= Beginning of Section =

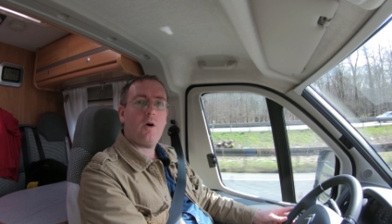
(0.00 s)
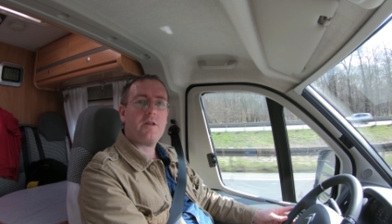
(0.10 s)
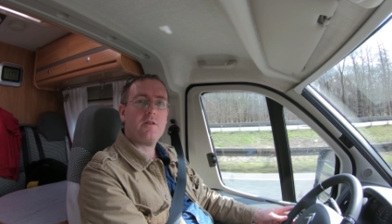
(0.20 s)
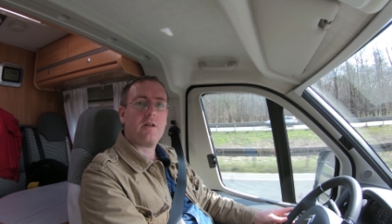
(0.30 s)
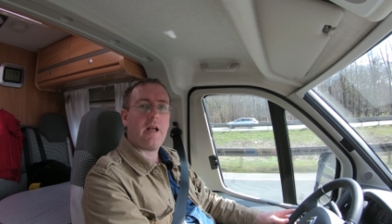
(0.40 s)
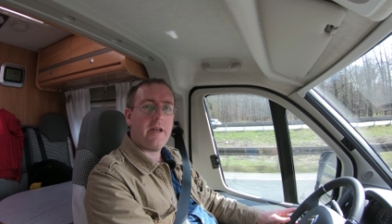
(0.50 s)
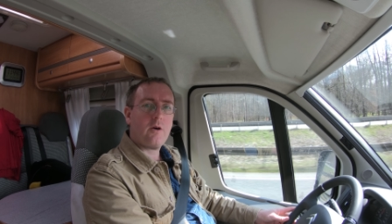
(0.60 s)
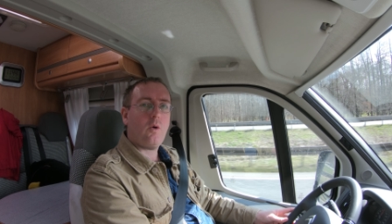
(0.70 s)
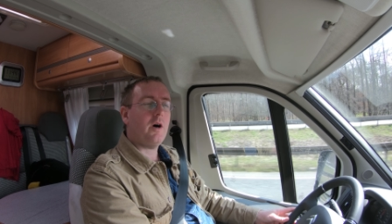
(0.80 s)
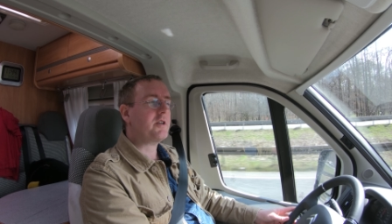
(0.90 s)
Orte,
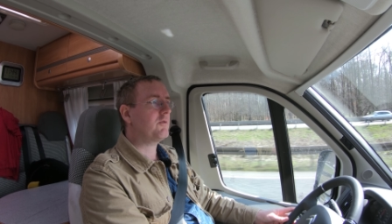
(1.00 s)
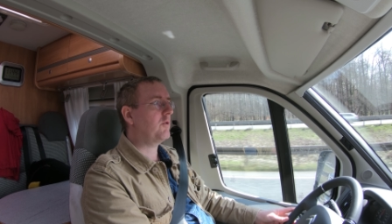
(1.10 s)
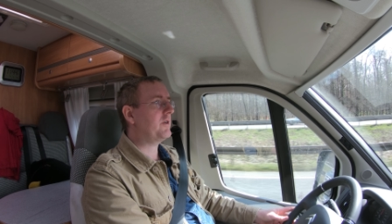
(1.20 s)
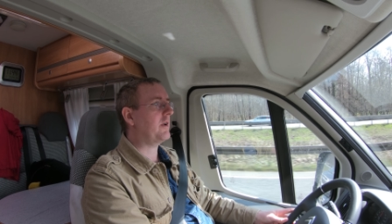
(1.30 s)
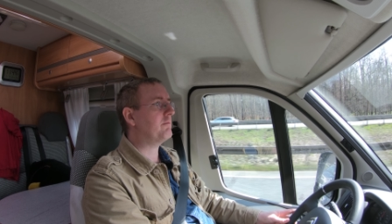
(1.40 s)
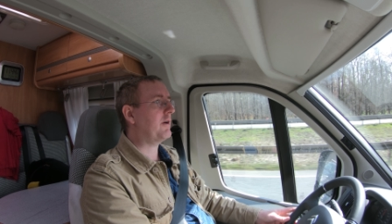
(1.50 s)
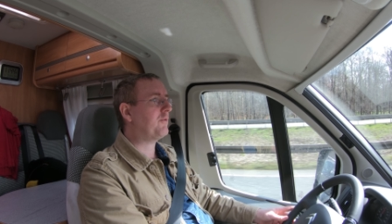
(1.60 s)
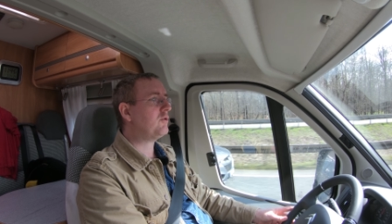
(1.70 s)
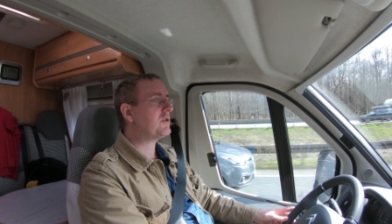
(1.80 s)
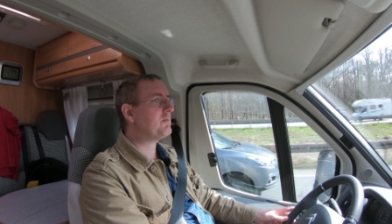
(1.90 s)
kleinere Orte, wo wir dann ein paar
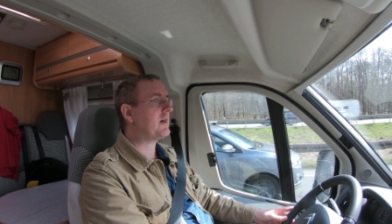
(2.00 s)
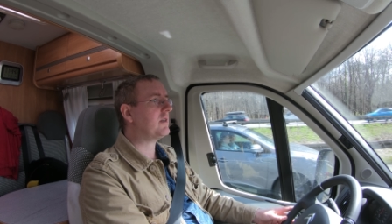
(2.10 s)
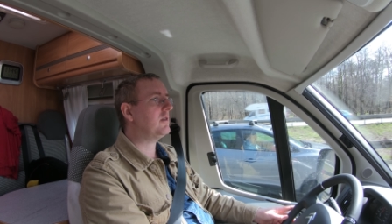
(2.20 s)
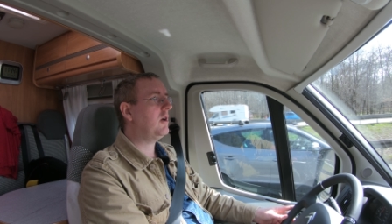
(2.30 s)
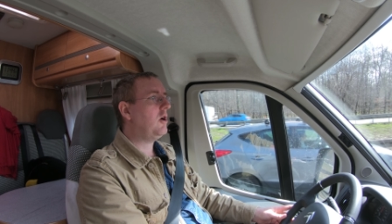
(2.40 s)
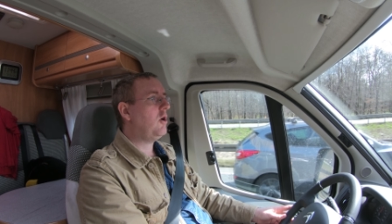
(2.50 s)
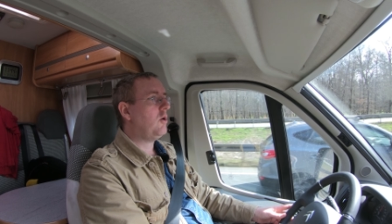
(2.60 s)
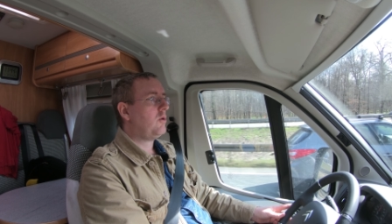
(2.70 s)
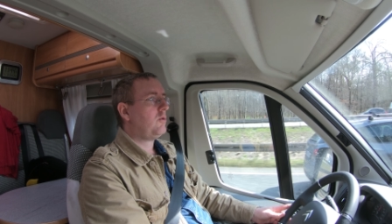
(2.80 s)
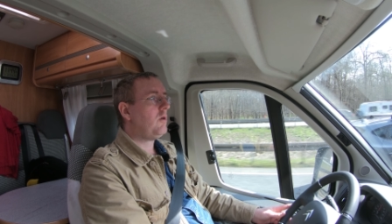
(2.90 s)
Fotos machen.
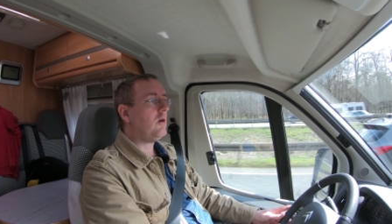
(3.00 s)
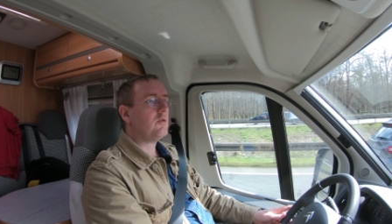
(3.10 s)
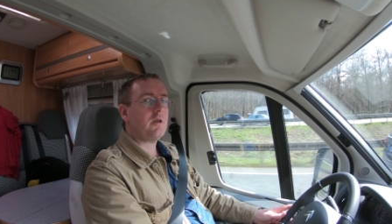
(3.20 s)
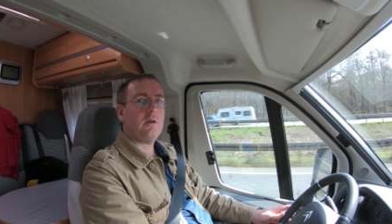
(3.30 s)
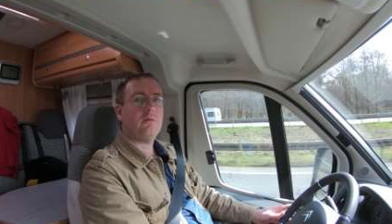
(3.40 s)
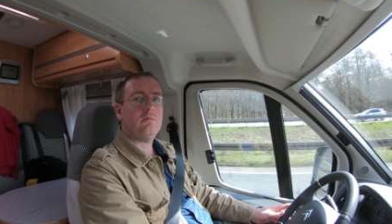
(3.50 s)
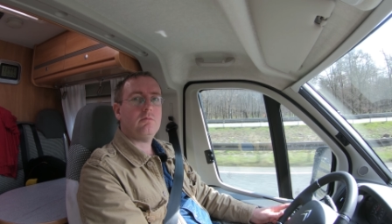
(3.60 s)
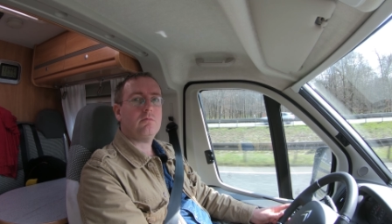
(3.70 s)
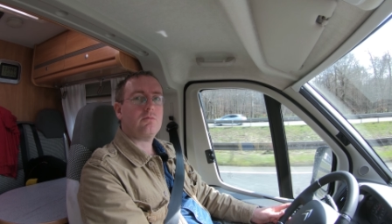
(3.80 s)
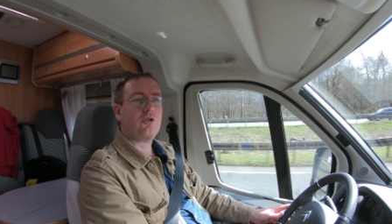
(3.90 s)
Ja, und dann
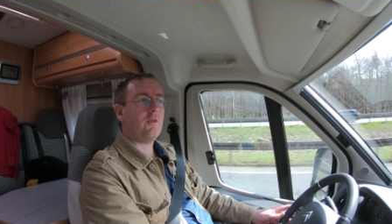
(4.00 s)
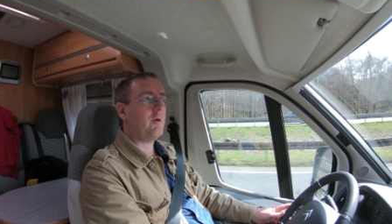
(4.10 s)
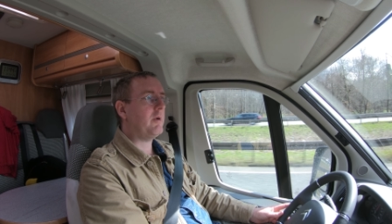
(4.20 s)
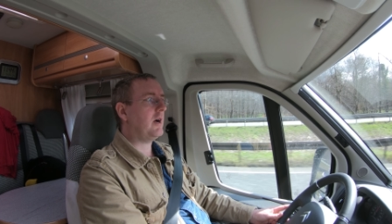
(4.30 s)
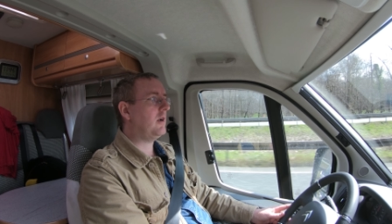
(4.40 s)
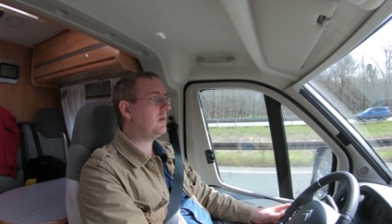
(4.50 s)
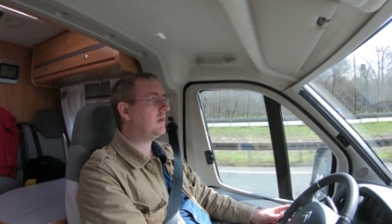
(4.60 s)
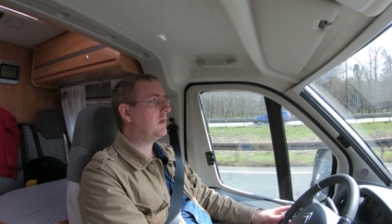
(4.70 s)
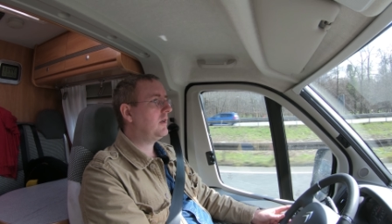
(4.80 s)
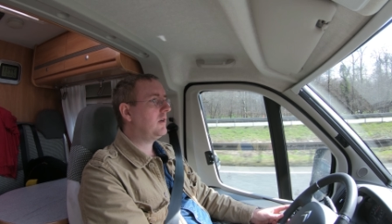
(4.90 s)
schauen wir mal,
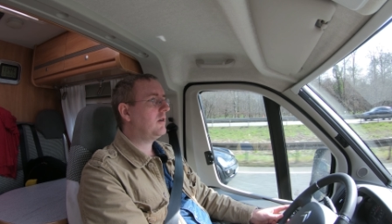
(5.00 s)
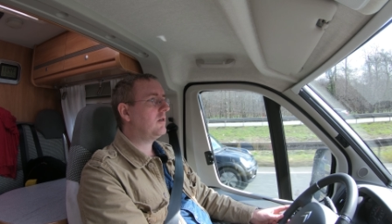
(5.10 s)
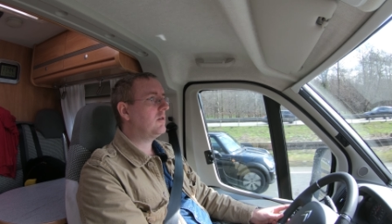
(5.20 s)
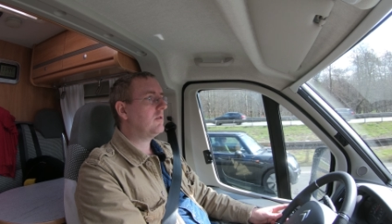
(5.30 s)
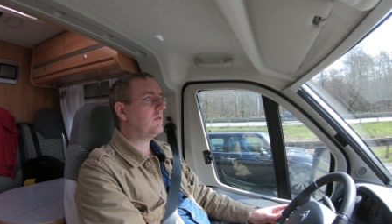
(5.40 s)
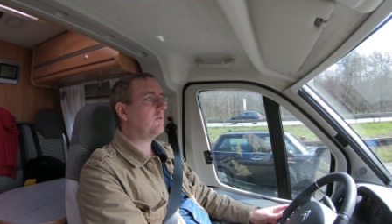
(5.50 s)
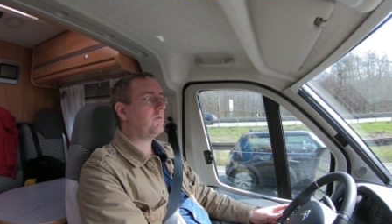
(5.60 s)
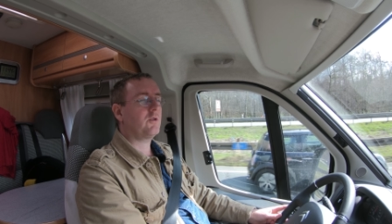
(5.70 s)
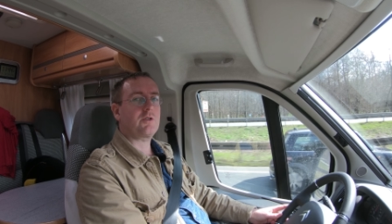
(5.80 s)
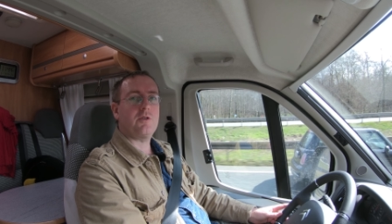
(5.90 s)

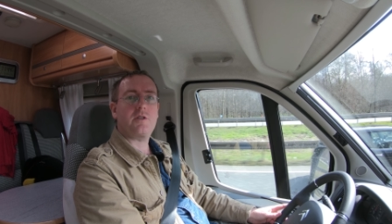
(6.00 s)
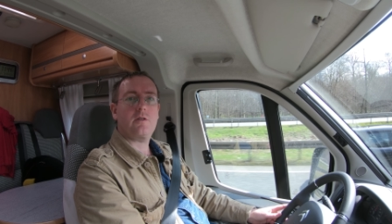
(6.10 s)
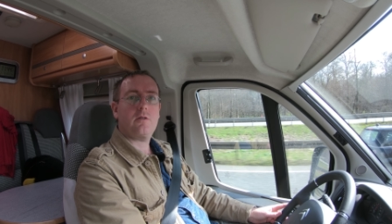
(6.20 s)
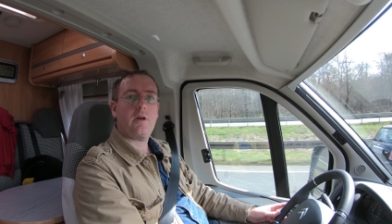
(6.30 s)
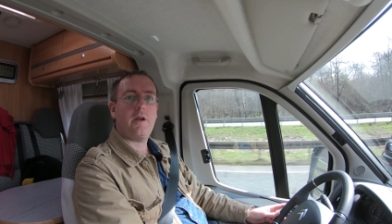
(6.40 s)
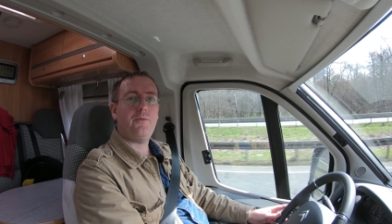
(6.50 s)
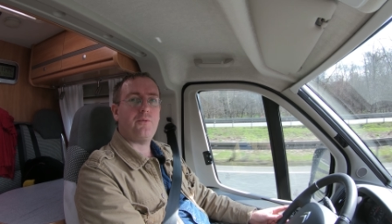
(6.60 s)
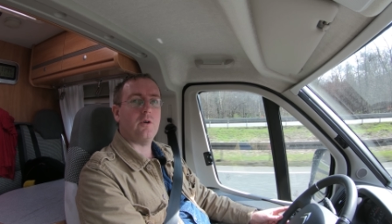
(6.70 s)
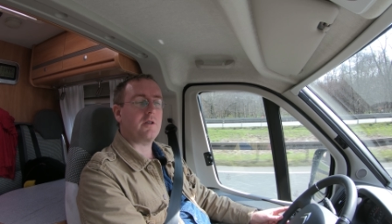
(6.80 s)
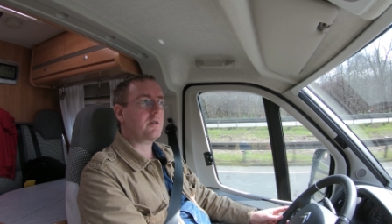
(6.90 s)
wo es uns
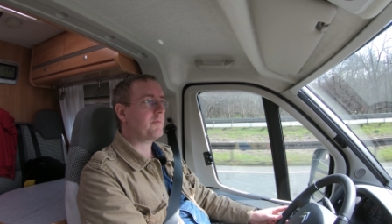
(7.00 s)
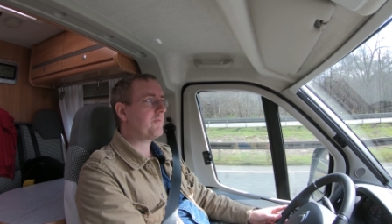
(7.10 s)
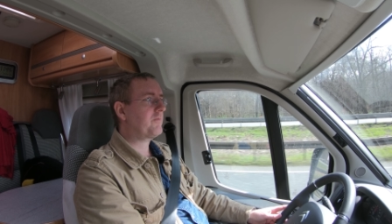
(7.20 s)
hinführt.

= End of Section =

◆ Problem description
Everything in the entries above should be returned exactly, apart from the pictures.

◆ Exercise solution
(0.00 s)
(0.10 s)
(0.20 s)
(0.30 s)
(0.40 s)
(0.50 s)
(0.60 s)
(0.70 s)
(0.80 s)
(0.90 s)
Orte,
(1.00 s)
(1.10 s)
(1.20 s)
(1.30 s)
(1.40 s)
(1.50 s)
(1.60 s)
(1.70 s)
(1.80 s)
(1.90 s)
kleinere Orte, wo wir dann ein paar
(2.00 s)
(2.10 s)
(2.20 s)
(2.30 s)
(2.40 s)
(2.50 s)
(2.60 s)
(2.70 s)
(2.80 s)
(2.90 s)
Fotos machen.
(3.00 s)
(3.10 s)
(3.20 s)
(3.30 s)
(3.40 s)
(3.50 s)
(3.60 s)
(3.70 s)
(3.80 s)
(3.90 s)
Ja, und dann
(4.00 s)
(4.10 s)
(4.20 s)
(4.30 s)
(4.40 s)
(4.50 s)
(4.60 s)
(4.70 s)
(4.80 s)
(4.90 s)
schauen wir mal,
(5.00 s)
(5.10 s)
(5.20 s)
(5.30 s)
(5.40 s)
(5.50 s)
(5.60 s)
(5.70 s)
(5.80 s)
(5.90 s)

(6.00 s)
(6.10 s)
(6.20 s)
(6.30 s)
(6.40 s)
(6.50 s)
(6.60 s)
(6.70 s)
(6.80 s)
(6.90 s)
wo es uns
(7.00 s)
(7.10 s)
(7.20 s)
hinführt.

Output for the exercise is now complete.